What the task requires — From the line containing "(10.00 s to 11.00 s)" down to the final line of the entries below, return each line exactly and drop the pictures.

◆ ◆ ◆

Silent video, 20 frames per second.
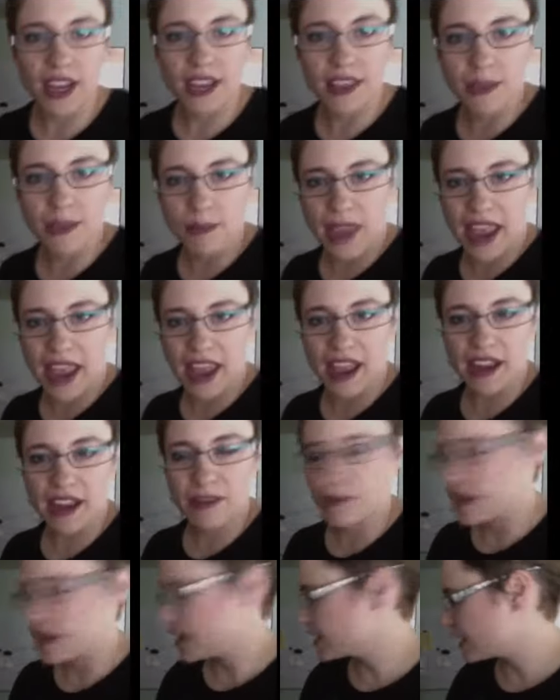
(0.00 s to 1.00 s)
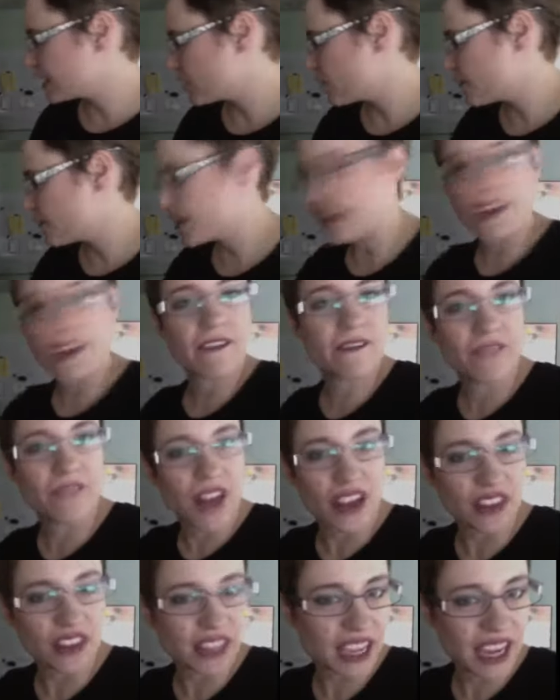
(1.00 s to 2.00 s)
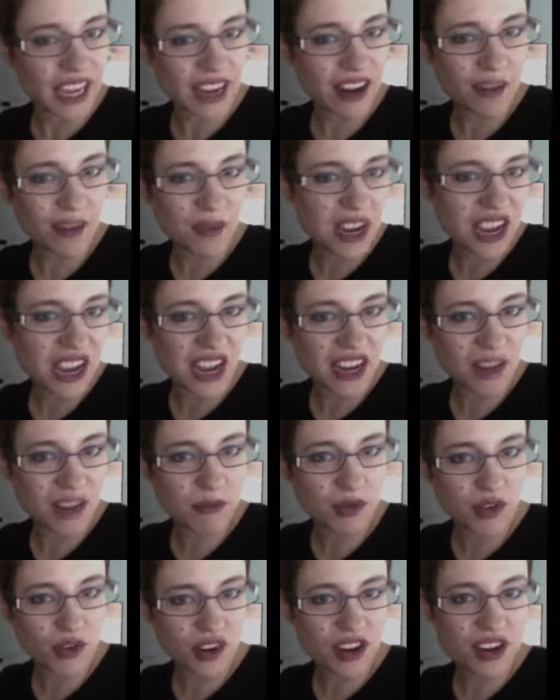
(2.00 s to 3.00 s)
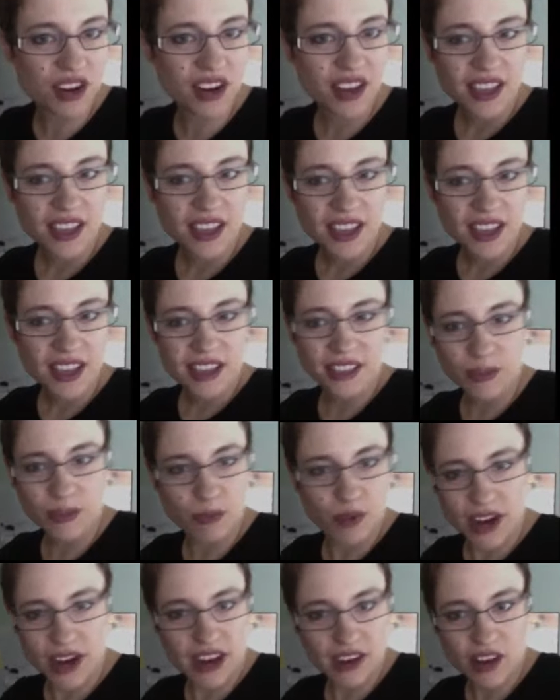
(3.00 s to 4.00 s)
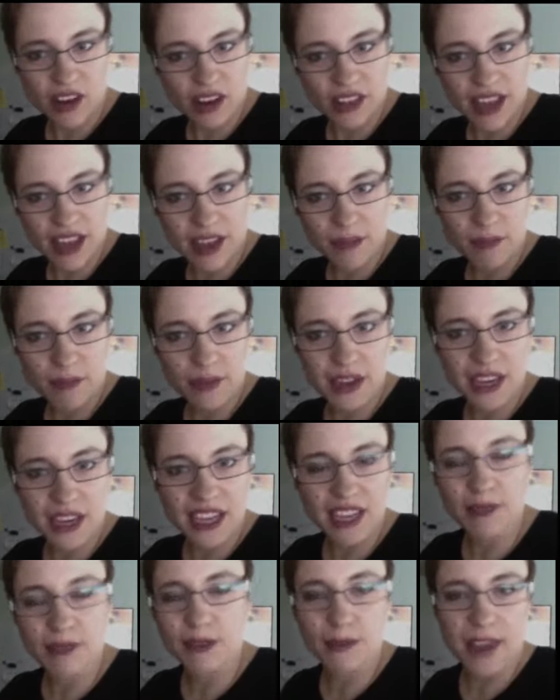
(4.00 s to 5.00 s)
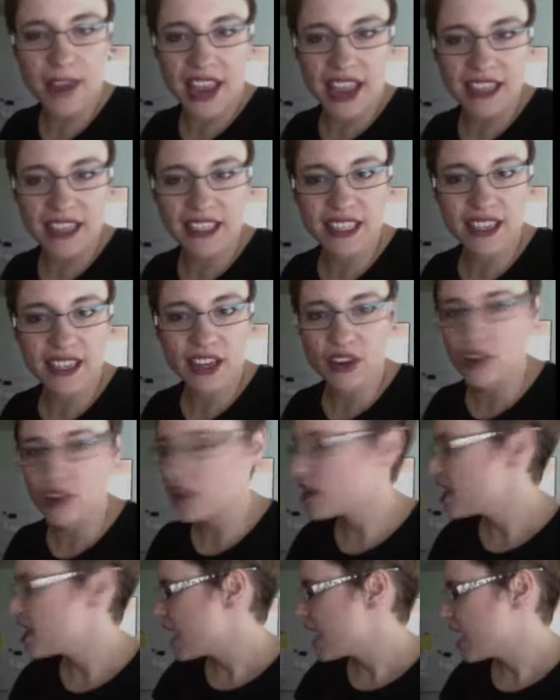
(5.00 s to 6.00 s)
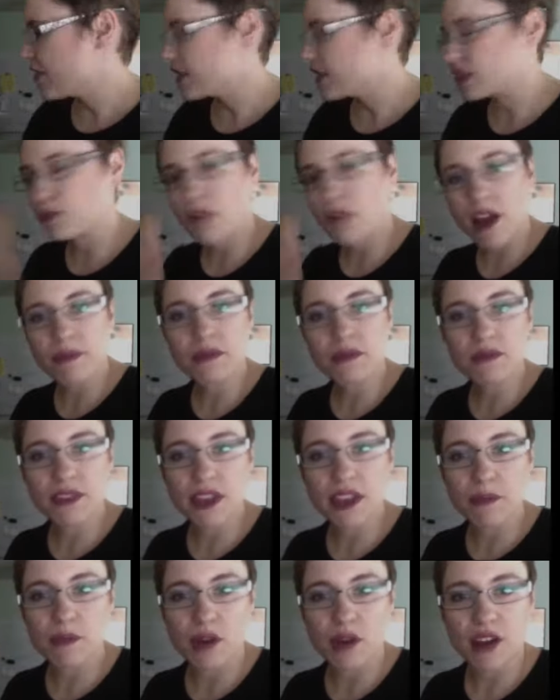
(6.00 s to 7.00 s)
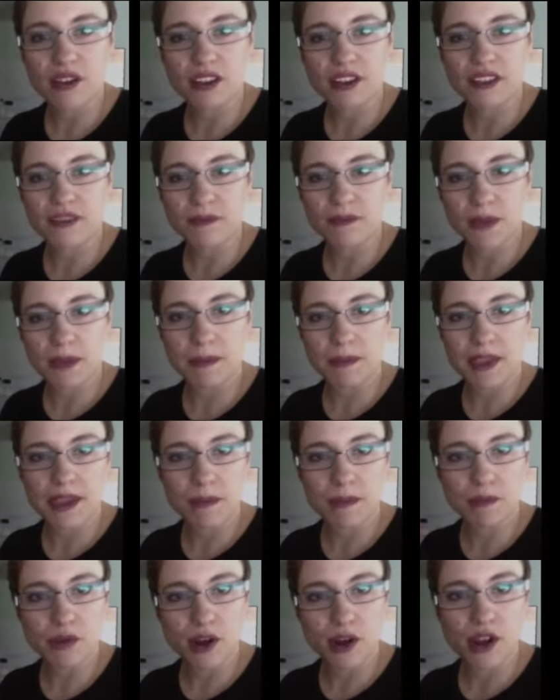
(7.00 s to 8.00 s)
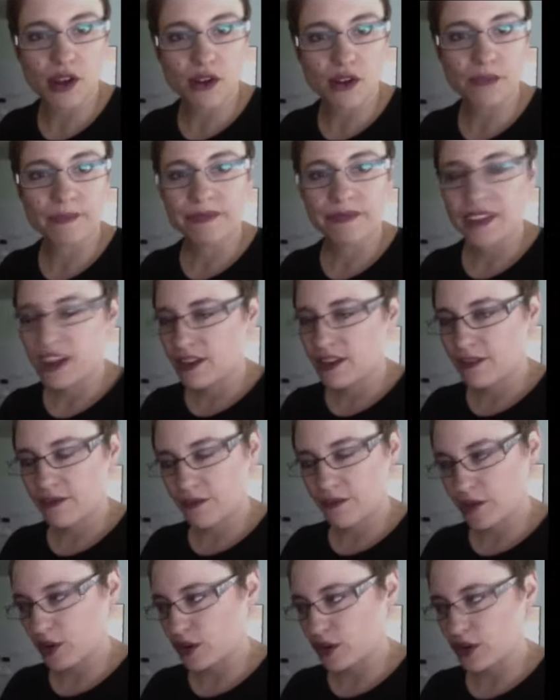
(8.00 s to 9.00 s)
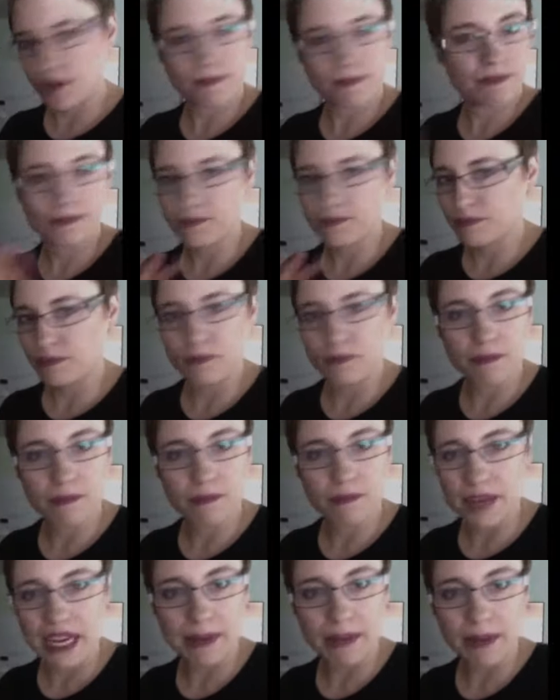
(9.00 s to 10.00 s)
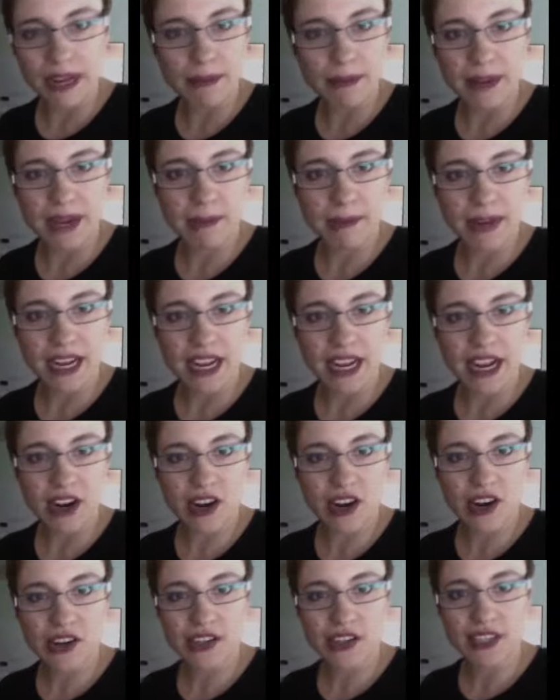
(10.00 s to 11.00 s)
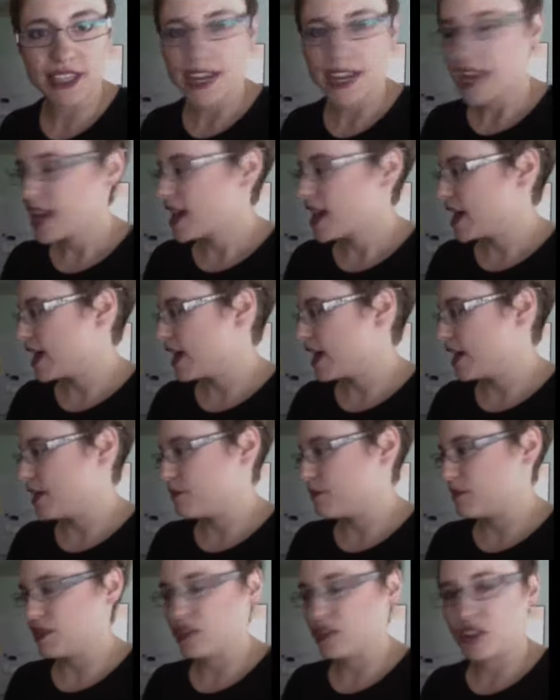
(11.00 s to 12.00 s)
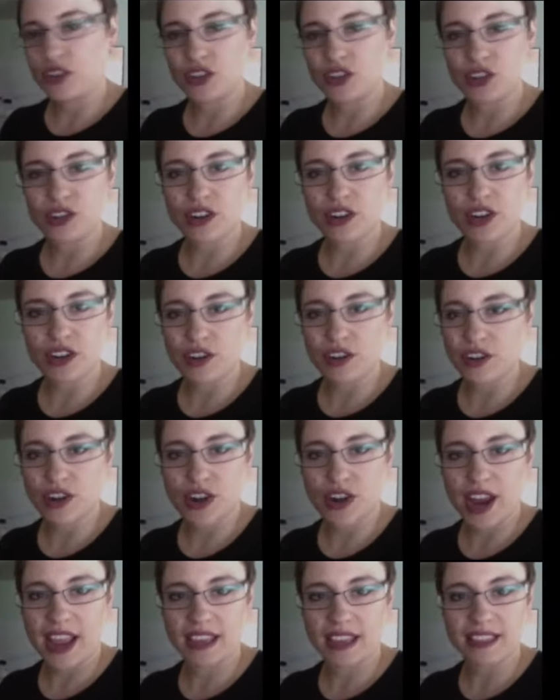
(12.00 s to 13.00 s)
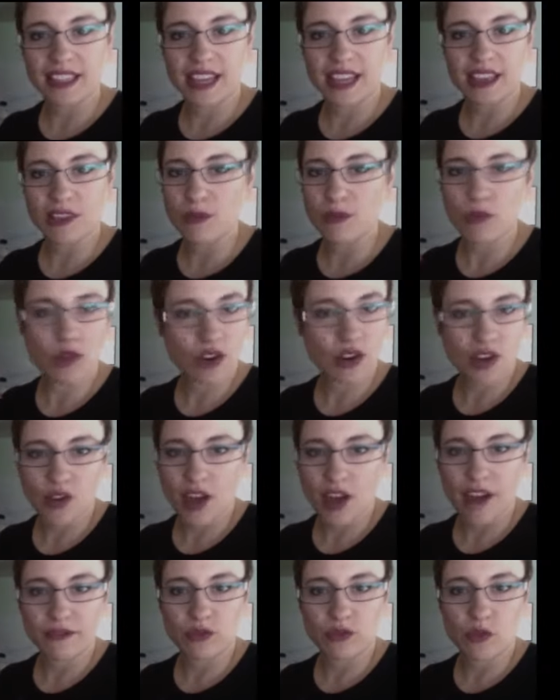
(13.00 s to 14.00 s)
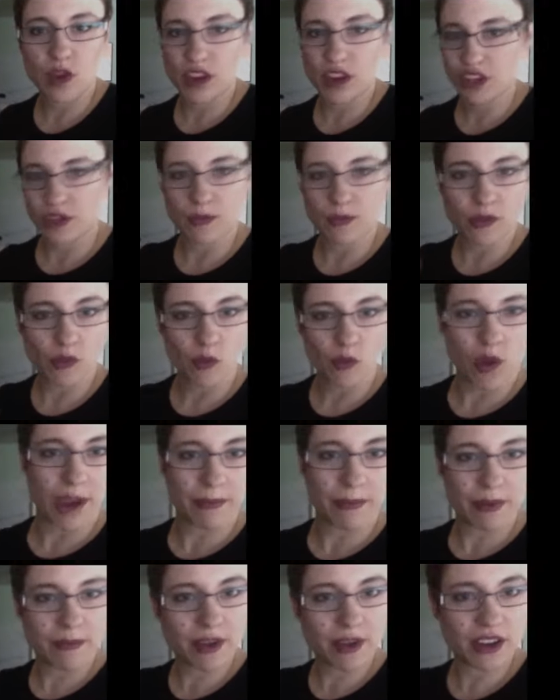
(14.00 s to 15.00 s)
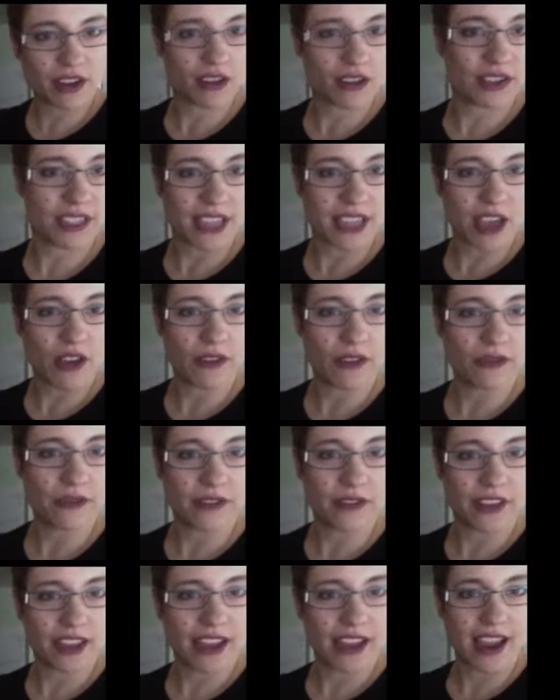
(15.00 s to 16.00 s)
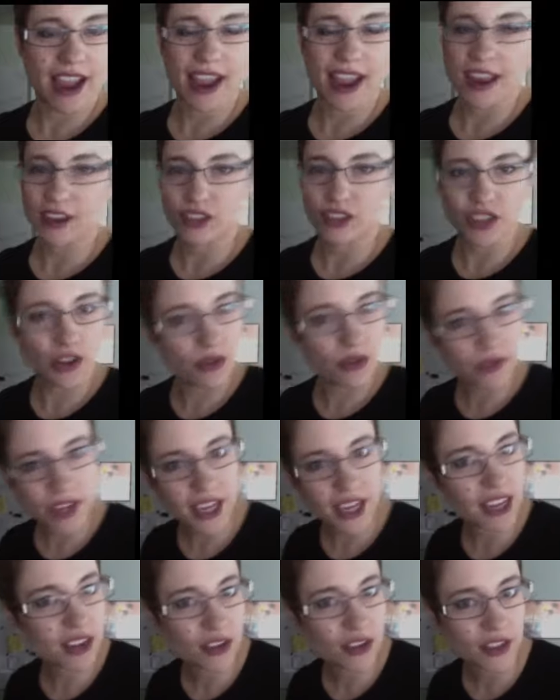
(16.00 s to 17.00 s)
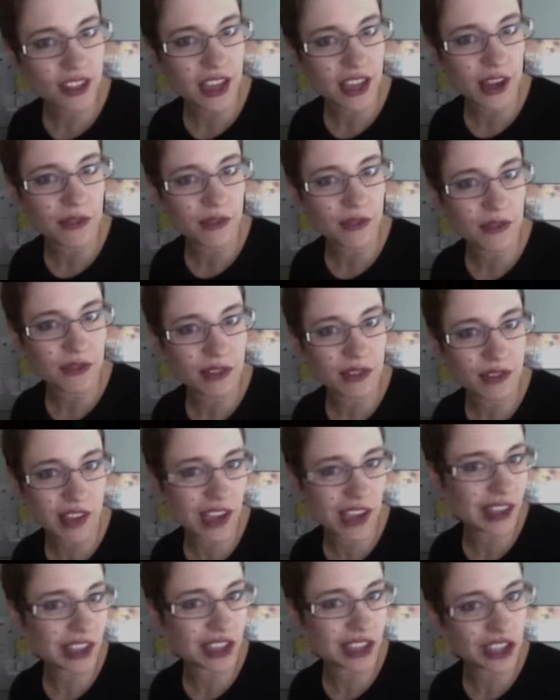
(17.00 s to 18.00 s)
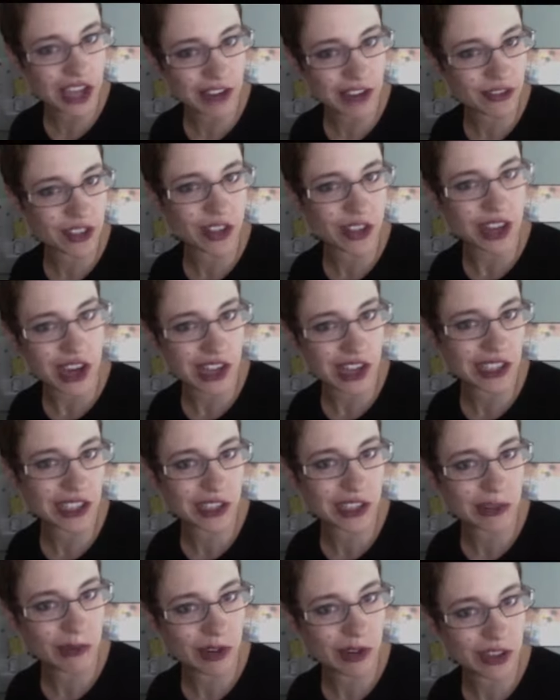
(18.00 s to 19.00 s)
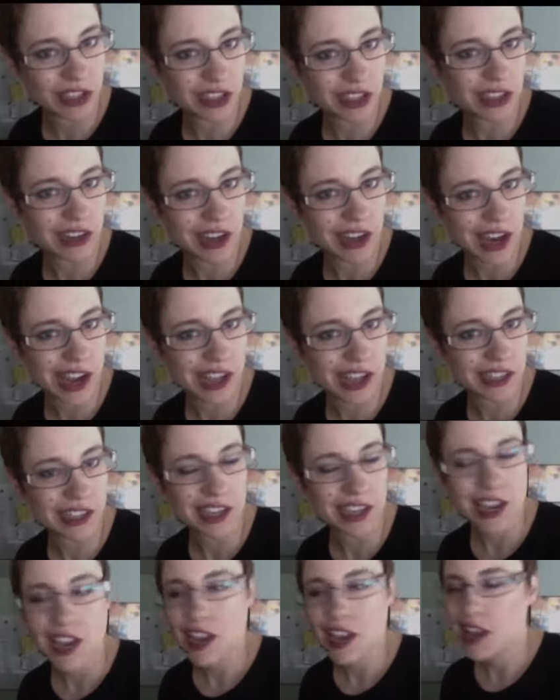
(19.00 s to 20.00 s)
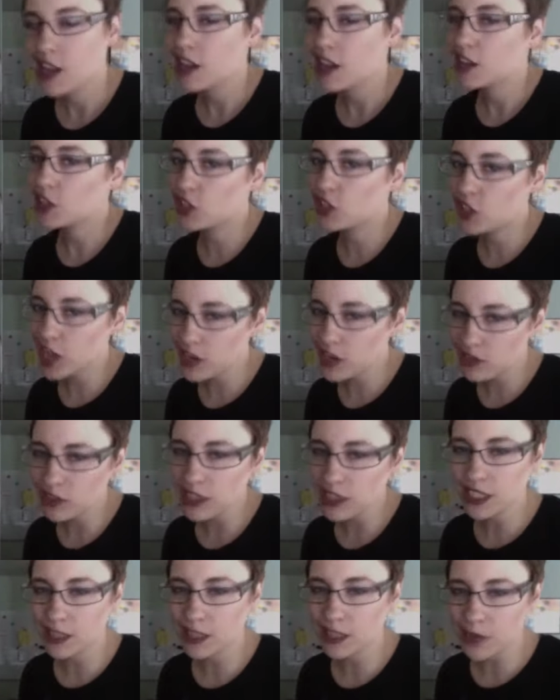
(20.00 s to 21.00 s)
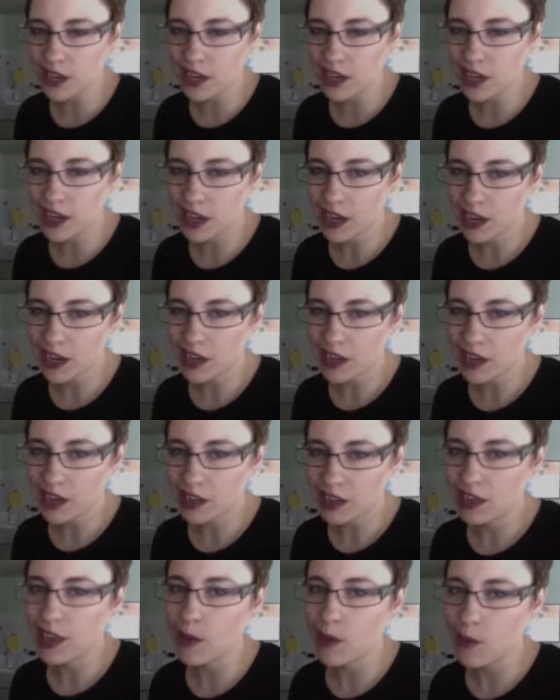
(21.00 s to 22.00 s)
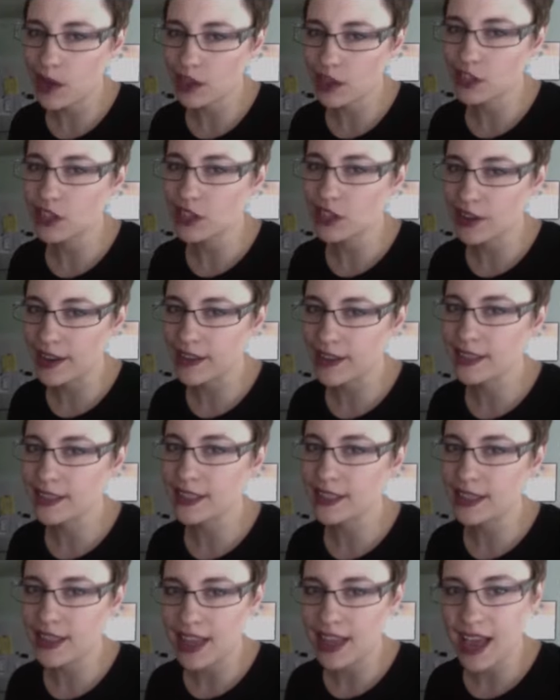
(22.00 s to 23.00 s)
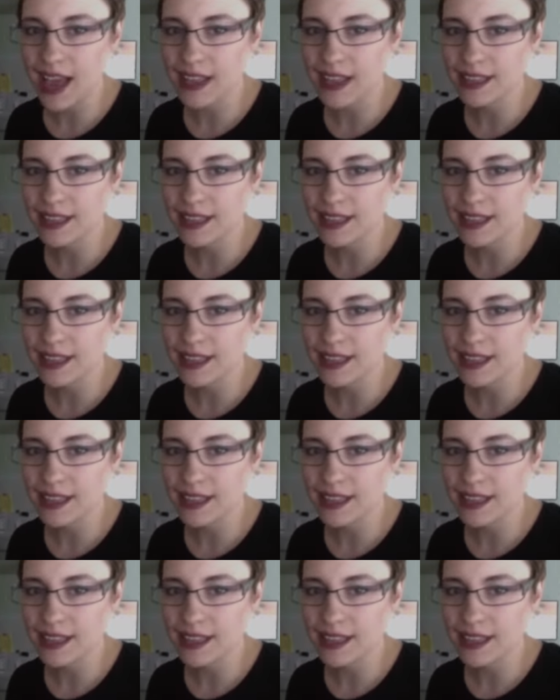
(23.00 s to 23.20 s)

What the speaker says: pan because I don't feel like fondling it on my cutting board to break it all up, and it keeps my hands cleaner. And that's probably a product of me being a pro for many years. The dirtier your hands get, the more you have to wash them or wipe them on yourself. And don't kid yourself if you think that chefs are constantly washing their hands. Generally speaking, they wash their hands a lot,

◆ ◆ ◆

Expected output —
(10.00 s to 11.00 s)
(11.00 s to 12.00 s)
(12.00 s to 13.00 s)
(13.00 s to 14.00 s)
(14.00 s to 15.00 s)
(15.00 s to 16.00 s)
(16.00 s to 17.00 s)
(17.00 s to 18.00 s)
(18.00 s to 19.00 s)
(19.00 s to 20.00 s)
(20.00 s to 21.00 s)
(21.00 s to 22.00 s)
(22.00 s to 23.00 s)
(23.00 s to 23.20 s)

What the speaker says: pan because I don't feel like fondling it on my cutting board to break it all up, and it keeps my hands cleaner. And that's probably a product of me being a pro for many years. The dirtier your hands get, the more you have to wash them or wipe them on yourself. And don't kid yourself if you think that chefs are constantly washing their hands. Generally speaking, they wash their hands a lot,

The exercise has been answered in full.